---------- Records to use ----------
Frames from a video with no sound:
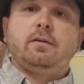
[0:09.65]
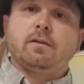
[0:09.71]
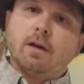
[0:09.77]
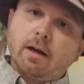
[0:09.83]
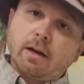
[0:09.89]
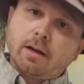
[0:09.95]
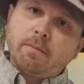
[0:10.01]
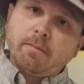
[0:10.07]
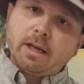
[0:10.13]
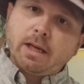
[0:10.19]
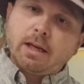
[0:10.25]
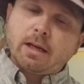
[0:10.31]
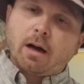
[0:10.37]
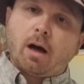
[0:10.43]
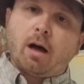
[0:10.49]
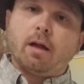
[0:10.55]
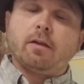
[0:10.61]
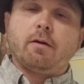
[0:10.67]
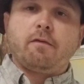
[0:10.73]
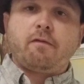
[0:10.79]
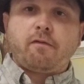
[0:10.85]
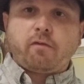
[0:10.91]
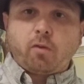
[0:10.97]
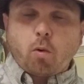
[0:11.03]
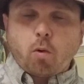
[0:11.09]
going to be on the
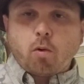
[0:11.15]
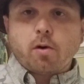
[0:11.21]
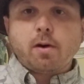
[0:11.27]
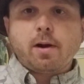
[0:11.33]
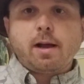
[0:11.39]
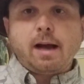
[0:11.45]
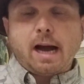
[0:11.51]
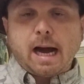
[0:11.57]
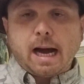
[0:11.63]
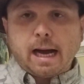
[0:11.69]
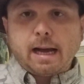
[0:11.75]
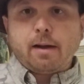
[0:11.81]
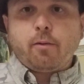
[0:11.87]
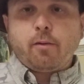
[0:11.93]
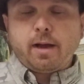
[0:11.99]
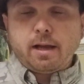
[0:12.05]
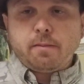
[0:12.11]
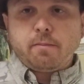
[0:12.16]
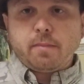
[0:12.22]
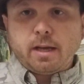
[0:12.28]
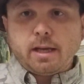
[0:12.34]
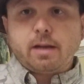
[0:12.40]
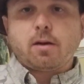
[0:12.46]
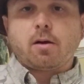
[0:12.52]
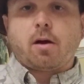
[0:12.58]
Florida
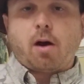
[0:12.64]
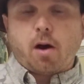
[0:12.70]
highwaymen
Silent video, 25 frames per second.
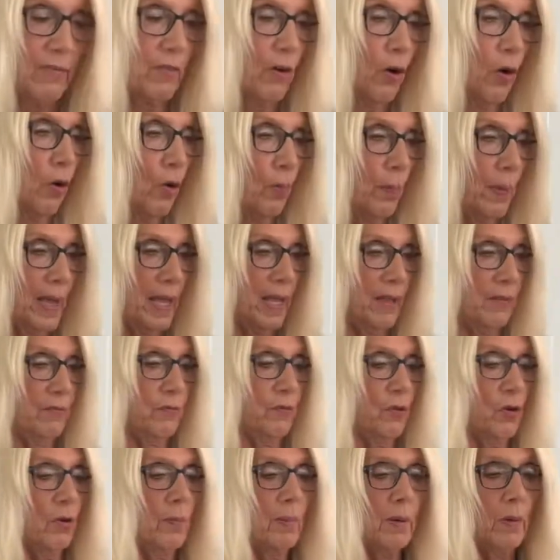a whole pan
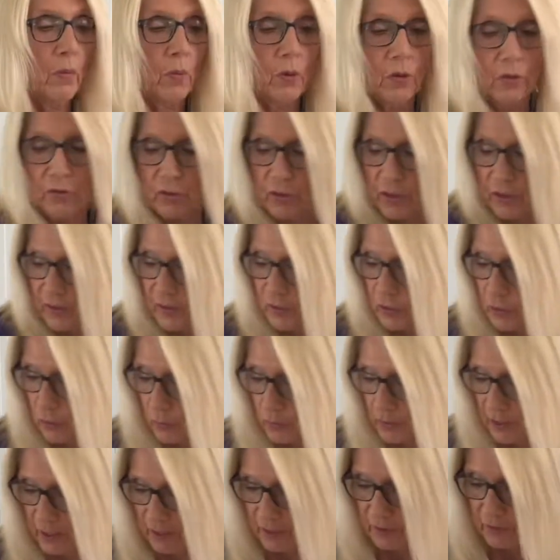full, but we'll just do
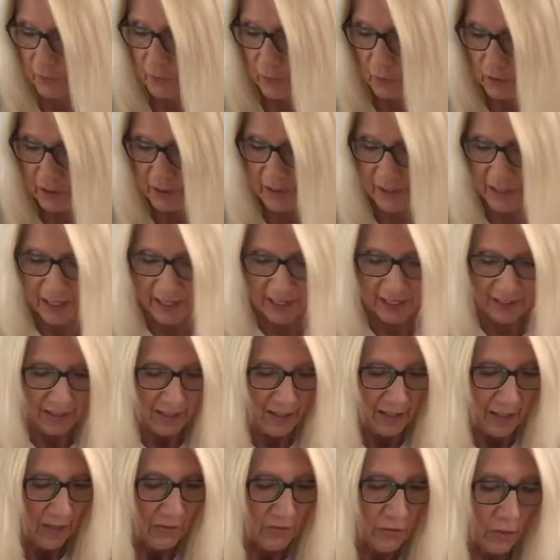this for today.
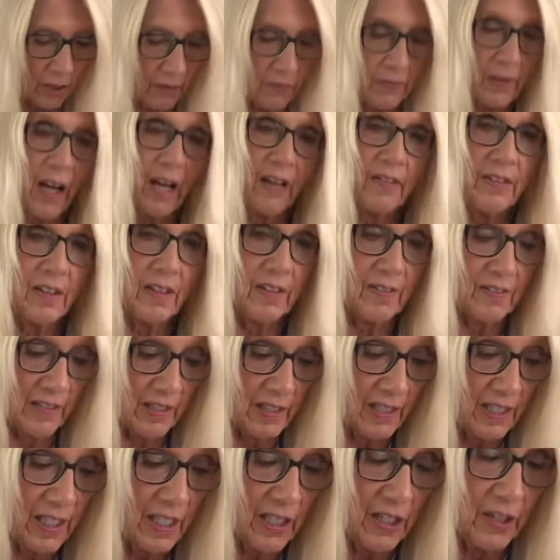So I've got this
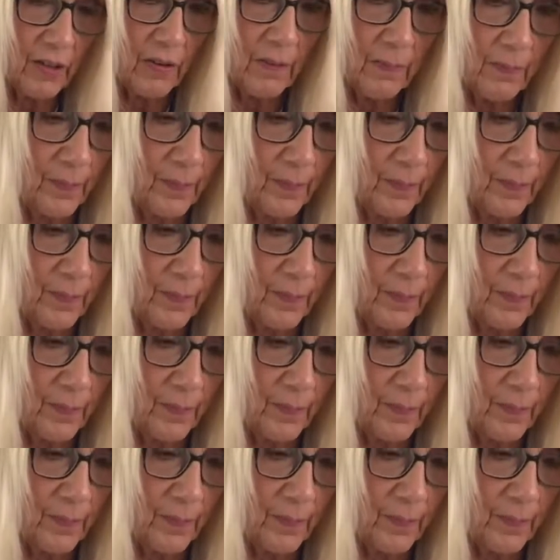in here,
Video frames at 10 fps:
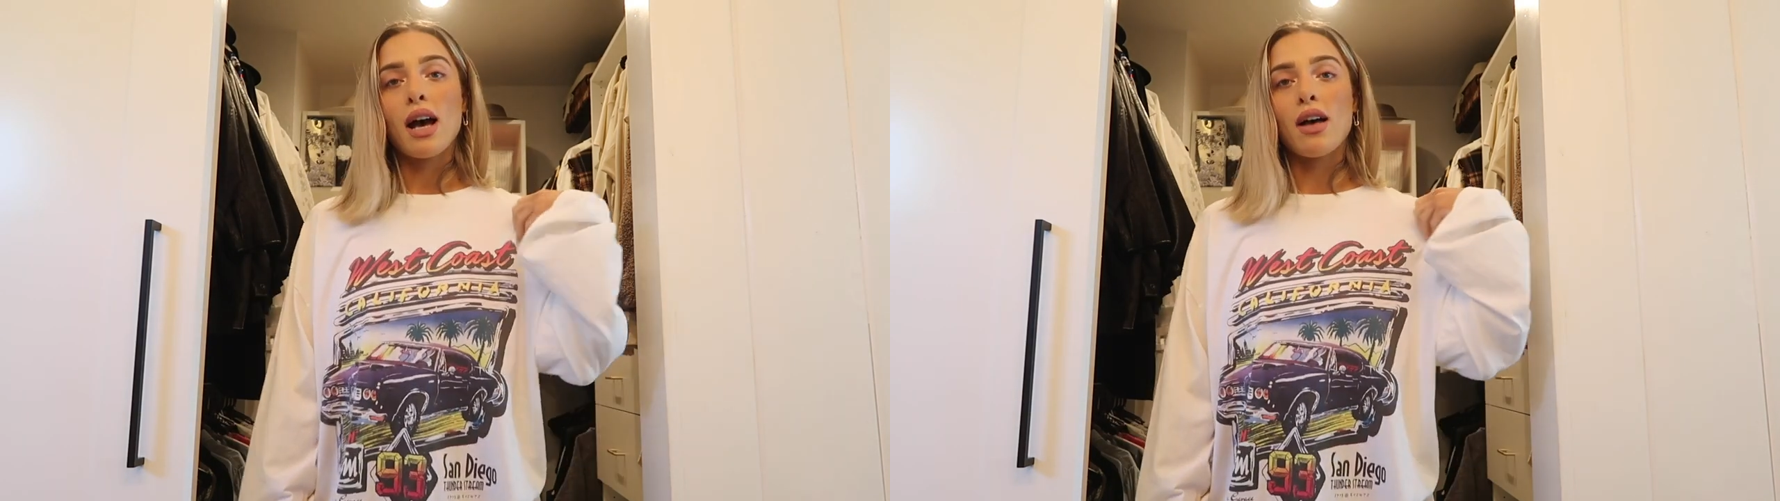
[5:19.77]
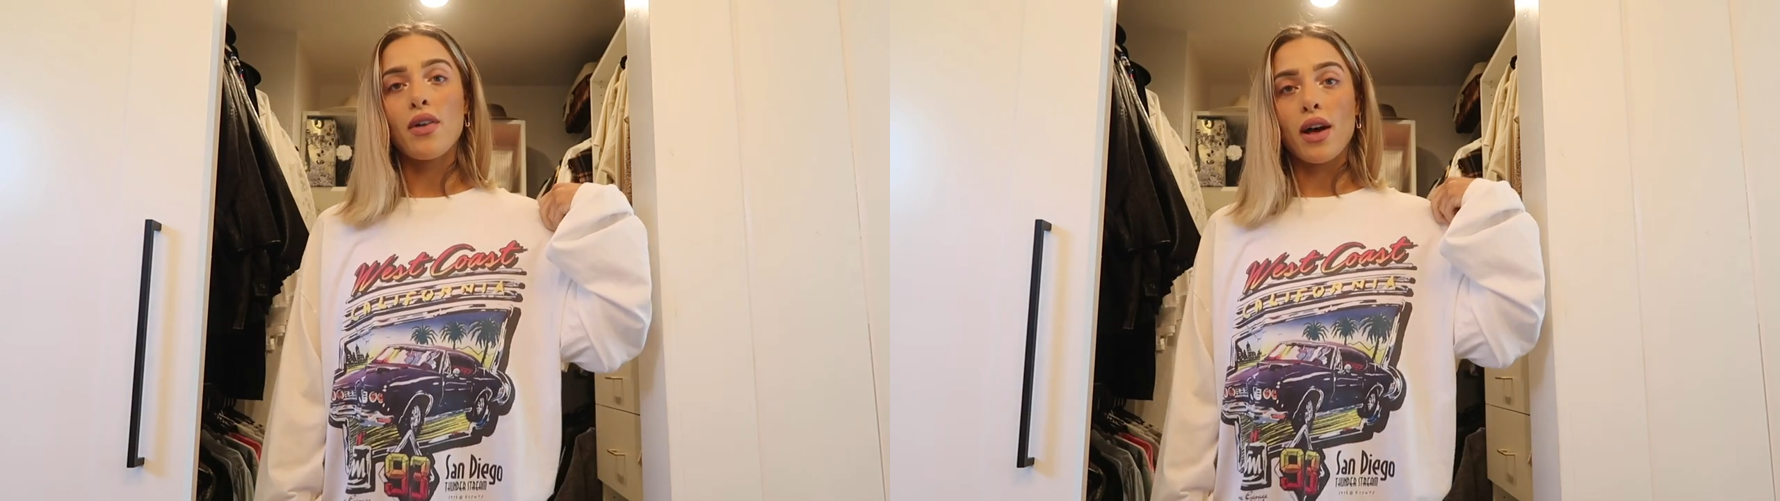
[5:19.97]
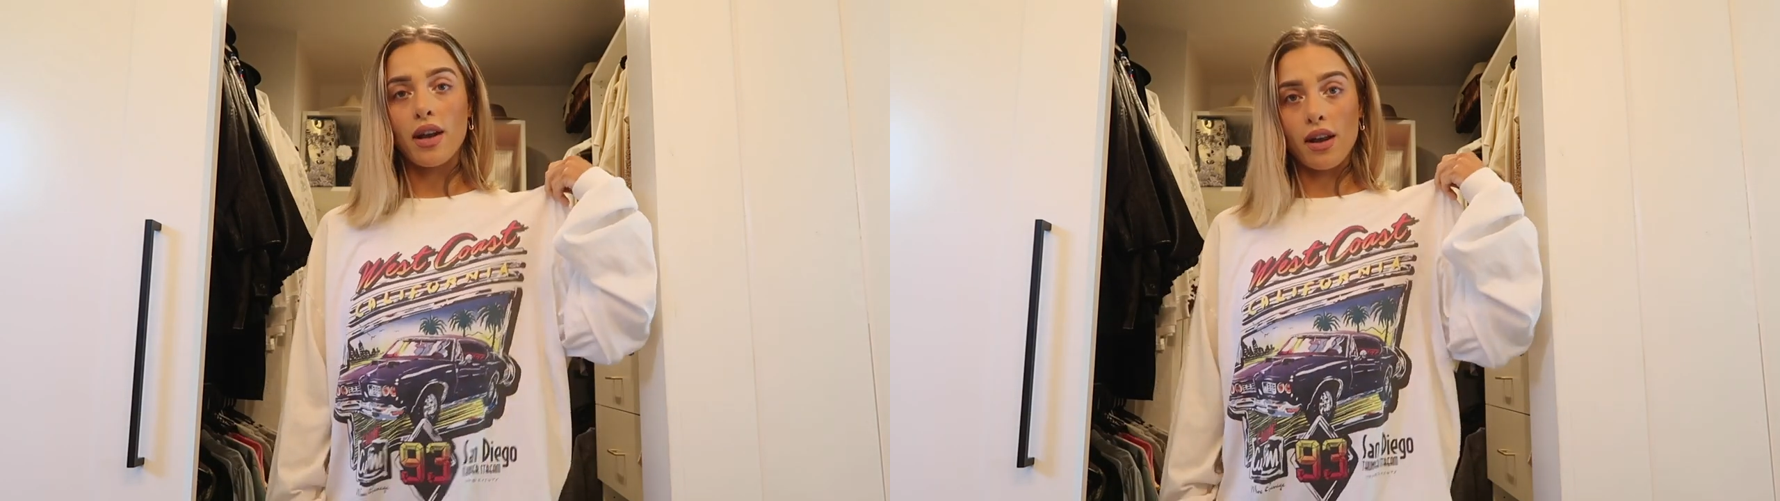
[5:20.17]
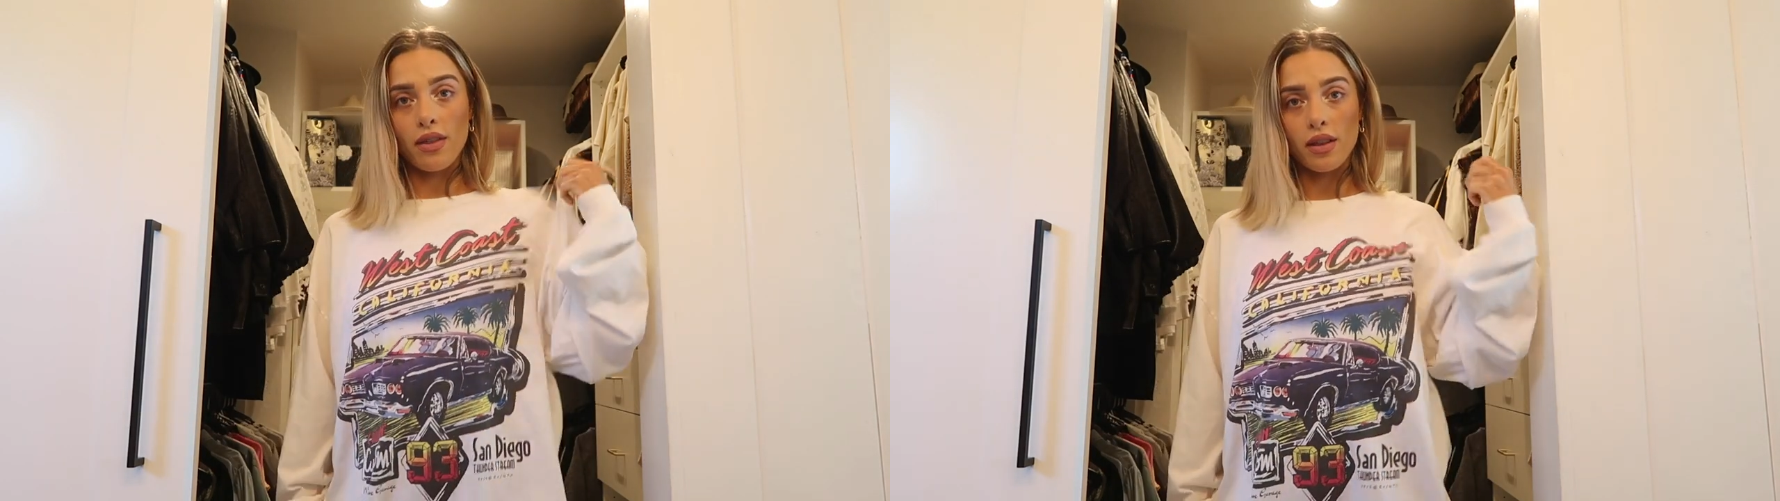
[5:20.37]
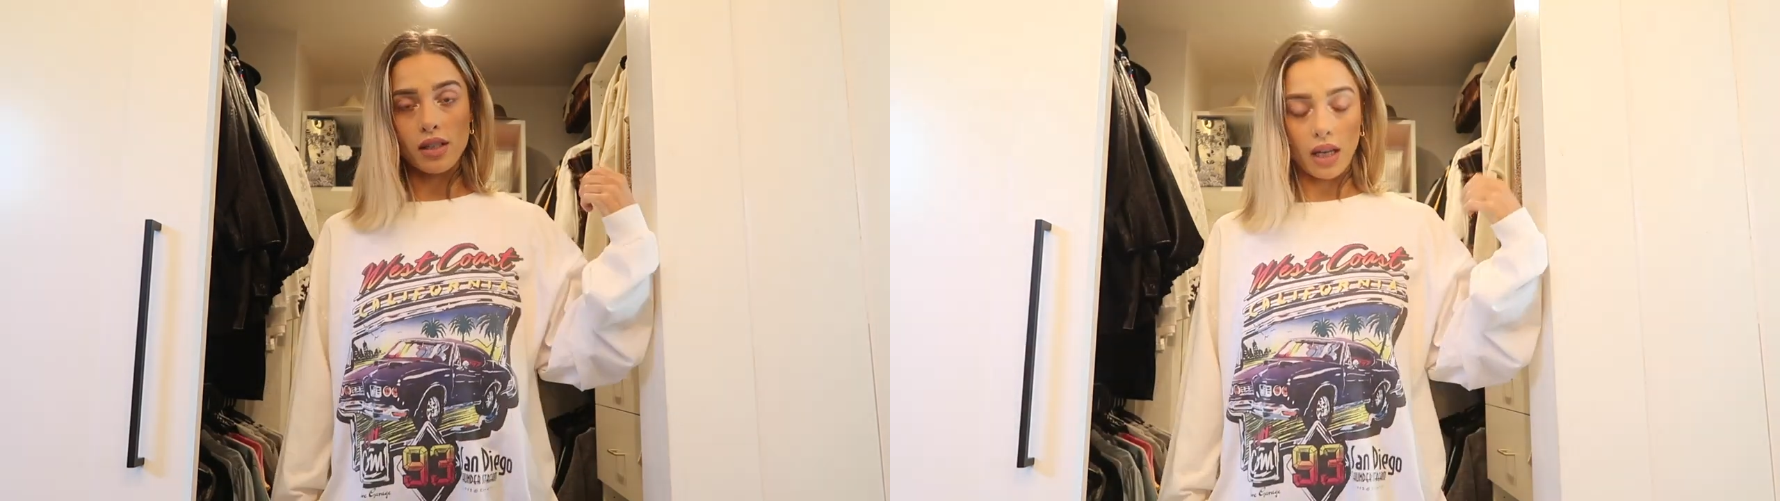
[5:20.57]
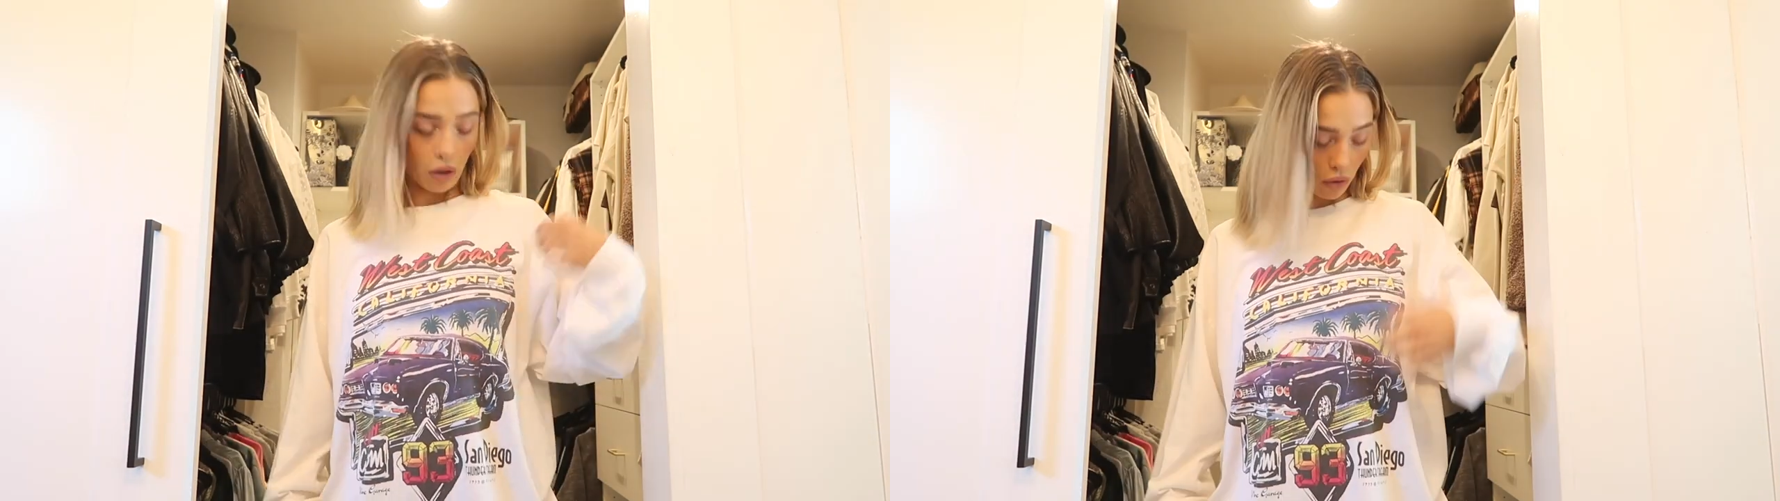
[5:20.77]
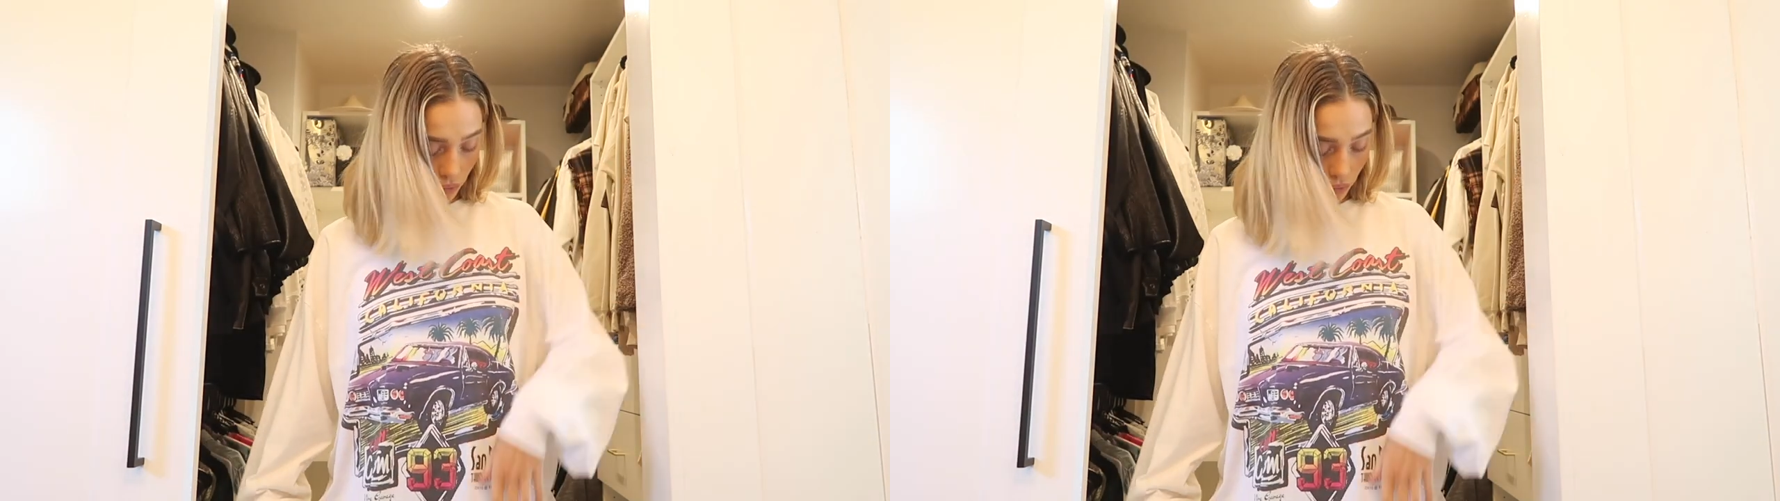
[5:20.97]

And then this like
----------
All records should be output exactly, with the pictures left out.

Task answer:
Frames from a video with no sound:
[0:09.65]
[0:09.71]
[0:09.77]
[0:09.83]
[0:09.89]
[0:09.95]
[0:10.01]
[0:10.07]
[0:10.13]
[0:10.19]
[0:10.25]
[0:10.31]
[0:10.37]
[0:10.43]
[0:10.49]
[0:10.55]
[0:10.61]
[0:10.67]
[0:10.73]
[0:10.79]
[0:10.85]
[0:10.91]
[0:10.97]
[0:11.03]
[0:11.09]
going to be on the
[0:11.15]
[0:11.21]
[0:11.27]
[0:11.33]
[0:11.39]
[0:11.45]
[0:11.51]
[0:11.57]
[0:11.63]
[0:11.69]
[0:11.75]
[0:11.81]
[0:11.87]
[0:11.93]
[0:11.99]
[0:12.05]
[0:12.11]
[0:12.16]
[0:12.22]
[0:12.28]
[0:12.34]
[0:12.40]
[0:12.46]
[0:12.52]
[0:12.58]
Florida
[0:12.64]
[0:12.70]
highwaymen
Silent video, 25 frames per second.
a whole pan
full, but we'll just do
this for today.
So I've got this
in here,
Video frames at 10 fps:
[5:19.77]
[5:19.97]
[5:20.17]
[5:20.37]
[5:20.57]
[5:20.77]
[5:20.97]

And then this like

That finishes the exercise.